> _YOUR OBJECTIVE_:
Copy the entries below exactly. Images do not belong in the copy.

> _DATA RECORDS_:
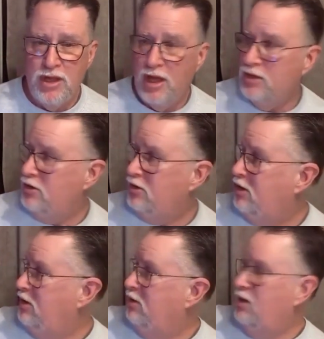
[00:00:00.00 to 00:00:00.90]
and you
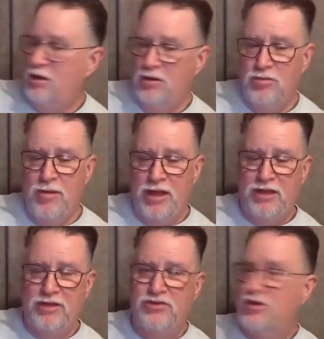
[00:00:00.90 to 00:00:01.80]
you, you might
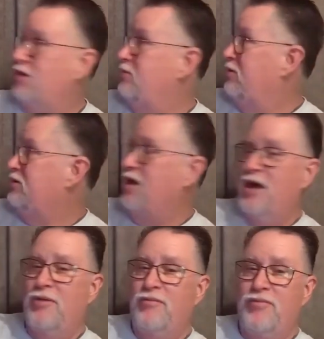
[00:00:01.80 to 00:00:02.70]
can see it, but
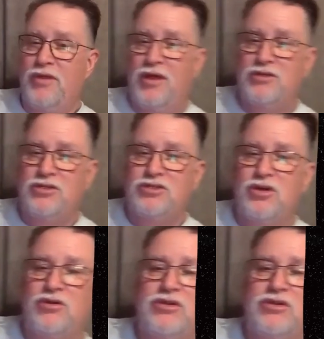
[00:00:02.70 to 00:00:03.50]
um, I'll just turn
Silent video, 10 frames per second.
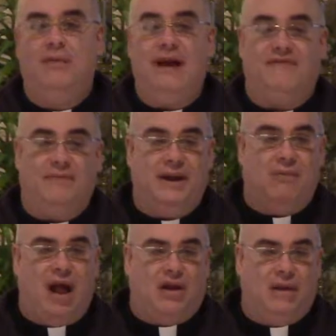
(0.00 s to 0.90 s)
We have to be
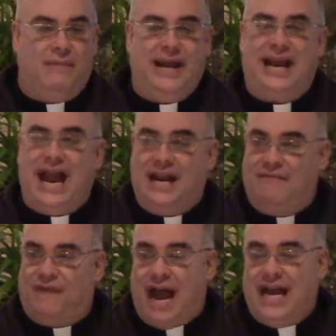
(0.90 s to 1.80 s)
welcoming and
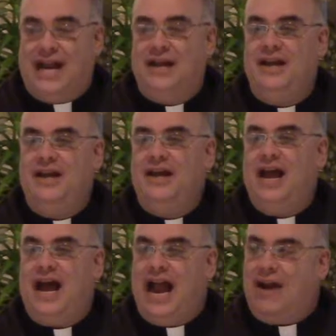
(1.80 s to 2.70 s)
inviting
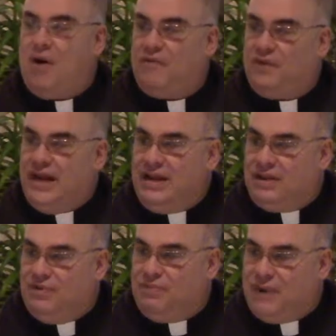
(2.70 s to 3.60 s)
uh, and hopefully
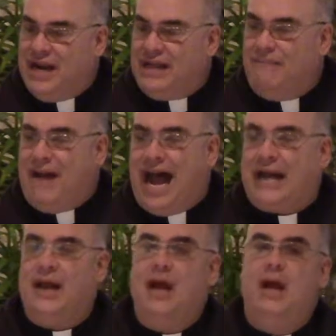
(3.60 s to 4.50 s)
to bring them
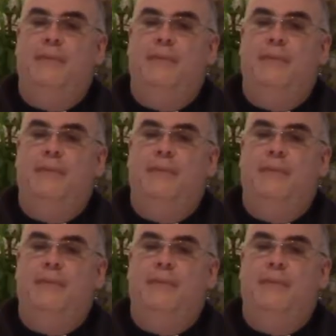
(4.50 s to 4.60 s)
back,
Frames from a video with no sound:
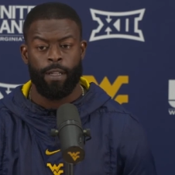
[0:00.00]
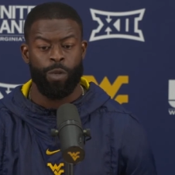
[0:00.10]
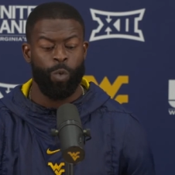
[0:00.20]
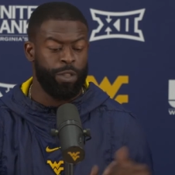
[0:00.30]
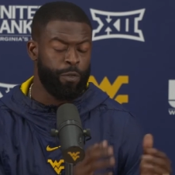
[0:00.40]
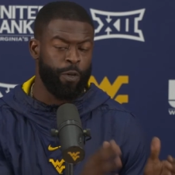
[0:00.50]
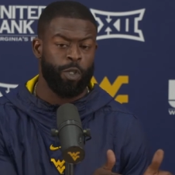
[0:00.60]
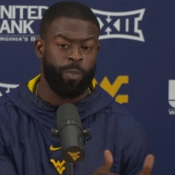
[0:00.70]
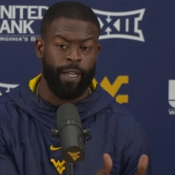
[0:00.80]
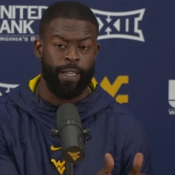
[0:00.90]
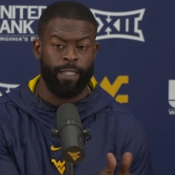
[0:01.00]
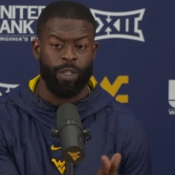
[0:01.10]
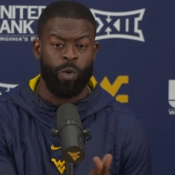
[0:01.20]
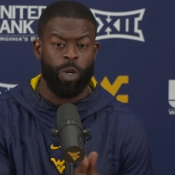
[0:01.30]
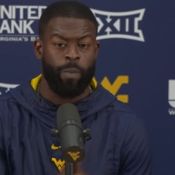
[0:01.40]
you win the first play, and
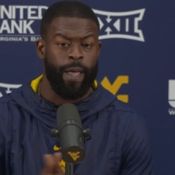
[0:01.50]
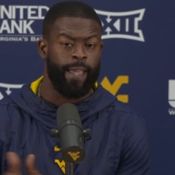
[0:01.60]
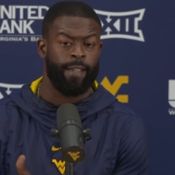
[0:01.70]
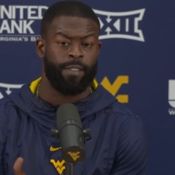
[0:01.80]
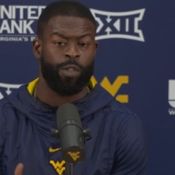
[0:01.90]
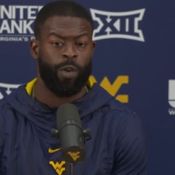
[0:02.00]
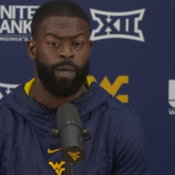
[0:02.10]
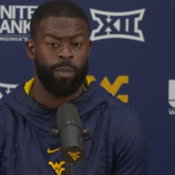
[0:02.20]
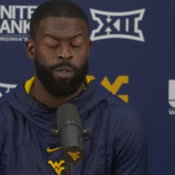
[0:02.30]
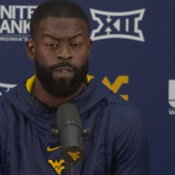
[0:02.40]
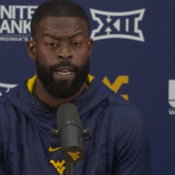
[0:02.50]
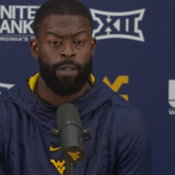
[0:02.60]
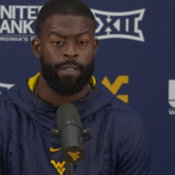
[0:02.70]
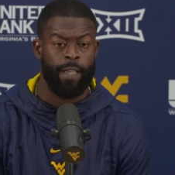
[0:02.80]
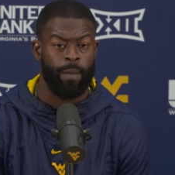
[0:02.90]
then the quarterback has to scramble. So
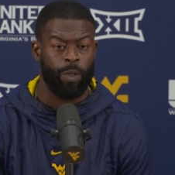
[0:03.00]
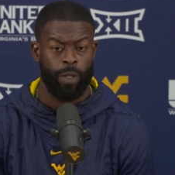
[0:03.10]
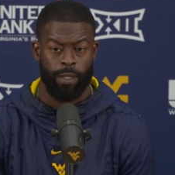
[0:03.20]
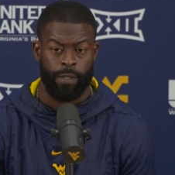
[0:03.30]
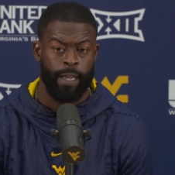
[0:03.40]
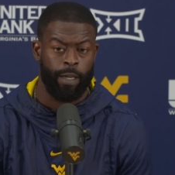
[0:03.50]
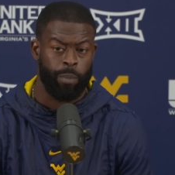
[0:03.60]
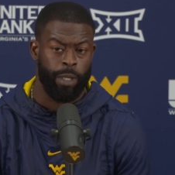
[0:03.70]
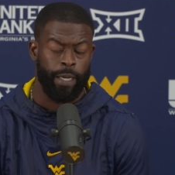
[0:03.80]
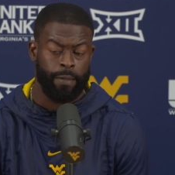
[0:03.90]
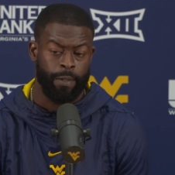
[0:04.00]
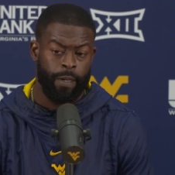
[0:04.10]
now it's time to win the second play.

> _EXERCISE SOLUTION_:
[00:00:00.00 to 00:00:00.90]
and you
[00:00:00.90 to 00:00:01.80]
you, you might
[00:00:01.80 to 00:00:02.70]
can see it, but
[00:00:02.70 to 00:00:03.50]
um, I'll just turn
Silent video, 10 frames per second.
(0.00 s to 0.90 s)
We have to be
(0.90 s to 1.80 s)
welcoming and
(1.80 s to 2.70 s)
inviting
(2.70 s to 3.60 s)
uh, and hopefully
(3.60 s to 4.50 s)
to bring them
(4.50 s to 4.60 s)
back,
Frames from a video with no sound:
[0:00.00]
[0:00.10]
[0:00.20]
[0:00.30]
[0:00.40]
[0:00.50]
[0:00.60]
[0:00.70]
[0:00.80]
[0:00.90]
[0:01.00]
[0:01.10]
[0:01.20]
[0:01.30]
[0:01.40]
you win the first play, and
[0:01.50]
[0:01.60]
[0:01.70]
[0:01.80]
[0:01.90]
[0:02.00]
[0:02.10]
[0:02.20]
[0:02.30]
[0:02.40]
[0:02.50]
[0:02.60]
[0:02.70]
[0:02.80]
[0:02.90]
then the quarterback has to scramble. So
[0:03.00]
[0:03.10]
[0:03.20]
[0:03.30]
[0:03.40]
[0:03.50]
[0:03.60]
[0:03.70]
[0:03.80]
[0:03.90]
[0:04.00]
[0:04.10]
now it's time to win the second play.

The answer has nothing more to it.